Several studies reported that MSCs transplantation was able to positively improve the outcome post SCI [19–22]. Based on the present study, MSCs transplantation can stimulate the regeneration and sprouting of the axons, improve the motor function recovery, reduce the formation of PTS and glial scar, promote vascularization and neuro–trophic factor expression. In the present research, the effect suggested the cell number–dependent manner, 1 • 10⁶ cells showed the best outcome among all groups. The hypothesis can be drawn that the more employed cells, the better gained effect. It was reported that one of the main mechanisms of MSCs transplantation on treating chronic SCI is MSCs’ paracrine effect [11]. Thus, we hypothesized that the more employed cells, the more gained trophic factors. As proved in the present research with immunohistochemistry, the expressional levels of BDNF and VEGF in the lesion site were the highest after the transplantation of 1 • 10⁶ cells among all groups, while after transplanting 4 • 10⁵ cells and 8 • 10⁵ cells, the BDNF and VEGF expressions were also improved compared with DMEM group. Currently, there has been no quantitative study looking into the changing of trophic factors post chronic SCI, or looking into the detailed number of desired trophic factors for treating SCI. Our study suggested the more employed cells, the higher expressional trophic factors, the better gained behavioral recovery. However, prudent planning should be employed when increasing cell volume and/or concentration to ensure additional damage.

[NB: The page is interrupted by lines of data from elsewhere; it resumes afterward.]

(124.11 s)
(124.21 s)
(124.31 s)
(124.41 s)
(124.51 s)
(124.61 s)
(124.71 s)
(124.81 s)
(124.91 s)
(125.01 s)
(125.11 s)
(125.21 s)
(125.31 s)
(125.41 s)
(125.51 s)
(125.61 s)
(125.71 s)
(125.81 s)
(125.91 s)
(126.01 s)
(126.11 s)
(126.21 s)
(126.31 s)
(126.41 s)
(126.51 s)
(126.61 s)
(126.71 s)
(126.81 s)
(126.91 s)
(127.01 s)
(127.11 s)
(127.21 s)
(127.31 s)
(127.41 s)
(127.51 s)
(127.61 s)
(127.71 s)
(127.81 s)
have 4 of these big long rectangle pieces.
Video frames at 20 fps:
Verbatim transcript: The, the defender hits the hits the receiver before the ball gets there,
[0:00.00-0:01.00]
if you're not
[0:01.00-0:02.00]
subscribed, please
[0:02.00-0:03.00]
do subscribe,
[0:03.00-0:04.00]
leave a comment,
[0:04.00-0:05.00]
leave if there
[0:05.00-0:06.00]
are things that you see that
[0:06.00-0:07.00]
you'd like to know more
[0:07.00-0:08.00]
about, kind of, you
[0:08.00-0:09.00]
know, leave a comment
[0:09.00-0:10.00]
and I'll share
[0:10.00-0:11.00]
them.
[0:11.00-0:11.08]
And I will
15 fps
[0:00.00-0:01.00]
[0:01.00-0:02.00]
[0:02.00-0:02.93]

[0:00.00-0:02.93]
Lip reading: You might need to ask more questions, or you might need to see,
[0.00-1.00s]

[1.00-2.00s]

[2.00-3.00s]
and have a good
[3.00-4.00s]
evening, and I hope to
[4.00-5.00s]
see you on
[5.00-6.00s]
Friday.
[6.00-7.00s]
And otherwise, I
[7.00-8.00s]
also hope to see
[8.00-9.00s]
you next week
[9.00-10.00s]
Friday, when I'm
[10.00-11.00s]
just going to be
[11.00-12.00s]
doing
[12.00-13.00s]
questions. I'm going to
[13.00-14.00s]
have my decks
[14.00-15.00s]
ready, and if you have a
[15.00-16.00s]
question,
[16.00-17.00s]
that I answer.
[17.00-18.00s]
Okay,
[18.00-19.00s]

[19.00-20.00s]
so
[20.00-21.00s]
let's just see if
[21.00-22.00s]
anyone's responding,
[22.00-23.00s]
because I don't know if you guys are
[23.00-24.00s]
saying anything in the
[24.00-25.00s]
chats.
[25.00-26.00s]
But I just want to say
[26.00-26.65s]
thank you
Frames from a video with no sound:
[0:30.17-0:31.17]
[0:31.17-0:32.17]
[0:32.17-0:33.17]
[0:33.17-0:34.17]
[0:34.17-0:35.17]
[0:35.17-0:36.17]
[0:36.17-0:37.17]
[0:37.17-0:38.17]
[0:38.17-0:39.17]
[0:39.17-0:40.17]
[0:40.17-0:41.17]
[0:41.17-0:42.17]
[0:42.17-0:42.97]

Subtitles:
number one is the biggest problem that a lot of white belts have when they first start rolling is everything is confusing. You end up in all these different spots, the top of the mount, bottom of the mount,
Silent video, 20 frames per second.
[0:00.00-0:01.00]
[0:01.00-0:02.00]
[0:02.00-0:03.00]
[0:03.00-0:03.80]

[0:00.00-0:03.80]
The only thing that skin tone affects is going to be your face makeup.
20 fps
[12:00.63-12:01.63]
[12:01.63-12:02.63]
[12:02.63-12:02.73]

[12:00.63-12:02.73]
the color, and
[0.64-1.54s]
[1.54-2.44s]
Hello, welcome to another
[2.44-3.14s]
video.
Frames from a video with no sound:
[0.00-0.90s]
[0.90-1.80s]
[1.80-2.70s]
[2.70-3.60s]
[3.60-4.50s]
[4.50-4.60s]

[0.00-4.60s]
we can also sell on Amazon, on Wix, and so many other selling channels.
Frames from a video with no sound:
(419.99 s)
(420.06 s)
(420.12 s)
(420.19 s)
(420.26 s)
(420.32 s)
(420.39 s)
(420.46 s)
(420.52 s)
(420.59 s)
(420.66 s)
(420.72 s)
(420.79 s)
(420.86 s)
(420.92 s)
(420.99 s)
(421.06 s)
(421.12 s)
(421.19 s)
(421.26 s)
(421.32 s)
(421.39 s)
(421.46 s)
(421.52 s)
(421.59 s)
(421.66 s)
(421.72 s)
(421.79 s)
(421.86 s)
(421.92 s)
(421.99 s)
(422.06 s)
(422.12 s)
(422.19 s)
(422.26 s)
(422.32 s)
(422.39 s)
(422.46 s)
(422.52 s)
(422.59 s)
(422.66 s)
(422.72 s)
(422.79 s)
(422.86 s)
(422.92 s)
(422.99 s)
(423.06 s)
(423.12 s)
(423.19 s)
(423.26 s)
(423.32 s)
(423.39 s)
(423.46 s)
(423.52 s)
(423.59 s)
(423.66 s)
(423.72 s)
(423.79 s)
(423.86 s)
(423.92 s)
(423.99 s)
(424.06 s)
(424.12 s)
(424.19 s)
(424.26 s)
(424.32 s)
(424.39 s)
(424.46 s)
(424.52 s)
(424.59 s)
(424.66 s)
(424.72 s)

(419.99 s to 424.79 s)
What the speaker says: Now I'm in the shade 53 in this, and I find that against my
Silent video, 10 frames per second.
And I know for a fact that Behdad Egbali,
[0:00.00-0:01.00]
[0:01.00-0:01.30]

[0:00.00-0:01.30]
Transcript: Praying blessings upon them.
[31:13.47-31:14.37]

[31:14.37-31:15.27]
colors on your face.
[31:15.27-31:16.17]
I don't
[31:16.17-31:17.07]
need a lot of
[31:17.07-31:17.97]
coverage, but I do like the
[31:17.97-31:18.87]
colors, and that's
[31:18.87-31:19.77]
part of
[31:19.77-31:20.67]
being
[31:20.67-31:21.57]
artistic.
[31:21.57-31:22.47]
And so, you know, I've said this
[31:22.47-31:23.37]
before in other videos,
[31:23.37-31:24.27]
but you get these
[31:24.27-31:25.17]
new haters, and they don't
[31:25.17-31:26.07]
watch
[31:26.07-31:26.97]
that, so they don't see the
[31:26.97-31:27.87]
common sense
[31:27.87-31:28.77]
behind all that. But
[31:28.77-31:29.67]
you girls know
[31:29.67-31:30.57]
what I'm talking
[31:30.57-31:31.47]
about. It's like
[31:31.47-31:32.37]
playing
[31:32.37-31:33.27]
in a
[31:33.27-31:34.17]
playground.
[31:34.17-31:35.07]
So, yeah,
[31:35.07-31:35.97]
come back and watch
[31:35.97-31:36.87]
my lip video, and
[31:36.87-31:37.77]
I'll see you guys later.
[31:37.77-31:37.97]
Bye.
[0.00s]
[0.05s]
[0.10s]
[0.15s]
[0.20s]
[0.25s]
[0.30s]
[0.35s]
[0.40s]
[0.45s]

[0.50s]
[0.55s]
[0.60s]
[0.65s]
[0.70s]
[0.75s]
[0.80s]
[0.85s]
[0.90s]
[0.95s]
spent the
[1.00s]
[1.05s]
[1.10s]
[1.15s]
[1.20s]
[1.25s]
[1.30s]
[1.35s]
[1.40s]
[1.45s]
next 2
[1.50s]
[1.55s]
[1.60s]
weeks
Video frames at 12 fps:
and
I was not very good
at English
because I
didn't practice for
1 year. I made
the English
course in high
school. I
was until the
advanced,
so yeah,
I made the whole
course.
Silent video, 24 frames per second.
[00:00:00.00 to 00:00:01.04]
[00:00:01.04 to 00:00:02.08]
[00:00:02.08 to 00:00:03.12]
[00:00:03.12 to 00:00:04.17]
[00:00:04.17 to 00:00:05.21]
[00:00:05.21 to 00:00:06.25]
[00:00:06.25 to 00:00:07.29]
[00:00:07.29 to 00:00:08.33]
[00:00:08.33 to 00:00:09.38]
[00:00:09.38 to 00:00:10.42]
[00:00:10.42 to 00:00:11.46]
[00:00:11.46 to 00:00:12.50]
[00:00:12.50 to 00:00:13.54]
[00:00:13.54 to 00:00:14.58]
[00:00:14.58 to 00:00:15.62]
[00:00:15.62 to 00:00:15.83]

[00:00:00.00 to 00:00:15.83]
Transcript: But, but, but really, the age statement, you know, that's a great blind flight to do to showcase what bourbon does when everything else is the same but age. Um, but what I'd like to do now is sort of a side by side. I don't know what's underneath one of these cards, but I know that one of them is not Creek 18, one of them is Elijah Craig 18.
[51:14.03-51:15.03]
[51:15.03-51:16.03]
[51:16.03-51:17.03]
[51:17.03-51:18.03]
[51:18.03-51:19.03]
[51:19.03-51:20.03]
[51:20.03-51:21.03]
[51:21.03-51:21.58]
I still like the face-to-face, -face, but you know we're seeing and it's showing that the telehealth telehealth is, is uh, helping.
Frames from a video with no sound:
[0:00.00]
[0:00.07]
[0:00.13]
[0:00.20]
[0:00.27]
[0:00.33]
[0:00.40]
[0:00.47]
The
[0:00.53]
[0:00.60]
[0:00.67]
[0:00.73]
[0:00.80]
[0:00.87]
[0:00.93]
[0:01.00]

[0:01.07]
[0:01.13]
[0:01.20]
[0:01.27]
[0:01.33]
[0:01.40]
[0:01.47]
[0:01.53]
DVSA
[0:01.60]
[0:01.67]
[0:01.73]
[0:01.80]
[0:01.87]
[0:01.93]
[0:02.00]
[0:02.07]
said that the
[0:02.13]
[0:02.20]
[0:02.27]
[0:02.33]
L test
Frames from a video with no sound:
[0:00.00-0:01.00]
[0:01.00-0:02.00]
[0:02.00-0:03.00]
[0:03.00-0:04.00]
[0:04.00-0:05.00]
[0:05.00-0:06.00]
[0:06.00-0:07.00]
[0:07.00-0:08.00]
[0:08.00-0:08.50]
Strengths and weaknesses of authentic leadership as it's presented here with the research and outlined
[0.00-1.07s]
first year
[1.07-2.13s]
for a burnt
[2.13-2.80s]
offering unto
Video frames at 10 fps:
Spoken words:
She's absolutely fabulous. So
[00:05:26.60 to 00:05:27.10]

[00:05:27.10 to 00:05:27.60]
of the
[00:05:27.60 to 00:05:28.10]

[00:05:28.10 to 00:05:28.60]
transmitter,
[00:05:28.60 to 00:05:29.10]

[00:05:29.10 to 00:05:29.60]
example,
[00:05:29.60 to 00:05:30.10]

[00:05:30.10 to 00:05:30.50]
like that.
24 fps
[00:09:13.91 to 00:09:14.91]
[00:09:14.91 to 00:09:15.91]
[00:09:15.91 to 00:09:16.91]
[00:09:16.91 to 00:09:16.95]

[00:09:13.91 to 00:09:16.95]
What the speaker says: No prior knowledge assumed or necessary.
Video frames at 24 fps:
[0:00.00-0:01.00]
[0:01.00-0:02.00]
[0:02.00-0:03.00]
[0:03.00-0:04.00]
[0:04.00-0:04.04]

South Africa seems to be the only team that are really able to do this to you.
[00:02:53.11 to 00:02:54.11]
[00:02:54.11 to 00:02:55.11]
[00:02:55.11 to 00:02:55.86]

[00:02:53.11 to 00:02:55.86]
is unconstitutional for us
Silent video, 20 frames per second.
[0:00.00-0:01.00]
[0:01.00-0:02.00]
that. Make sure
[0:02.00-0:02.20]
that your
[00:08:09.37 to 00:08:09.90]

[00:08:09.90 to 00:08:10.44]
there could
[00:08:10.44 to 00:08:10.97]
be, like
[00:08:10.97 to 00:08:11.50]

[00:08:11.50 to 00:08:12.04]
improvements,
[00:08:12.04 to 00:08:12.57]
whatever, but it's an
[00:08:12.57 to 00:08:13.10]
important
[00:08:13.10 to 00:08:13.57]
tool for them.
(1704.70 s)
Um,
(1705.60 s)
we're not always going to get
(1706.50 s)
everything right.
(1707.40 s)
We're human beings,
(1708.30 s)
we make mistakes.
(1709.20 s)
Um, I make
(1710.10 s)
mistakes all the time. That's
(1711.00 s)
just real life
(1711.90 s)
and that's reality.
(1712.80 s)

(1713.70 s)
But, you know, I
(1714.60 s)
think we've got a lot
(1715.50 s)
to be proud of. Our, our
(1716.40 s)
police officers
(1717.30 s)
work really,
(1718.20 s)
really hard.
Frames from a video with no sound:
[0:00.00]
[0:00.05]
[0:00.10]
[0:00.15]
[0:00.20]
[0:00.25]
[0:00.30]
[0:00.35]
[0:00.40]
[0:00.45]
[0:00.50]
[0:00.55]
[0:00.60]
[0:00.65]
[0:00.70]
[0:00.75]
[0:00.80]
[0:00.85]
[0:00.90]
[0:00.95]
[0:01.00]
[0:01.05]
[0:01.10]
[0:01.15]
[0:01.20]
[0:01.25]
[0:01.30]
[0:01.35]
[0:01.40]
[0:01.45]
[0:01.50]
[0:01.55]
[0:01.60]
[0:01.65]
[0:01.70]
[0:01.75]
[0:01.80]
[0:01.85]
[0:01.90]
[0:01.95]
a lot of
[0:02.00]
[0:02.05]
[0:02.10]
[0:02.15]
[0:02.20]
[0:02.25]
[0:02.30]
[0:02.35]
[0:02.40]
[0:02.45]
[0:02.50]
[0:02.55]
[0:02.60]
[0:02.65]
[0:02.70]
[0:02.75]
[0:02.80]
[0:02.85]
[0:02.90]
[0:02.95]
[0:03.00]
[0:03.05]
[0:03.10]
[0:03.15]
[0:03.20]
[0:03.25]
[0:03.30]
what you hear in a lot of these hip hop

It is a limitation of the present research that the survival rates of the transplanted MSCs were not evaluated. Further studies on the evaluation of survival rates and cell apoptosis would be performed.

CONCLUSIONS

MSCs transplantation therapy for chronic SCI is a safe strategy with the concentration of 1 • 10⁵, 2 • 10⁵ and 2.5 • 10⁵ cells/μl, and with the cells number of 4 • 10⁵, 8 • 10⁵, and 1 • 10⁶. In the present basic study in vivo, MSCs can restore function after chronic SCI through stimulating the regeneration and sprouting of the axons, improving the motor function recovery, reducing the formation of PTS and glial scar, promoting vascularization and neuro-trophic factor expression. The effect was cell number-dependent, and 1 • 10⁶ cells were proved to be the best dose. At the same time, the combined application of DTI and DTT could be the quantitative strategy for evaluating PTS situation post chronic SCI.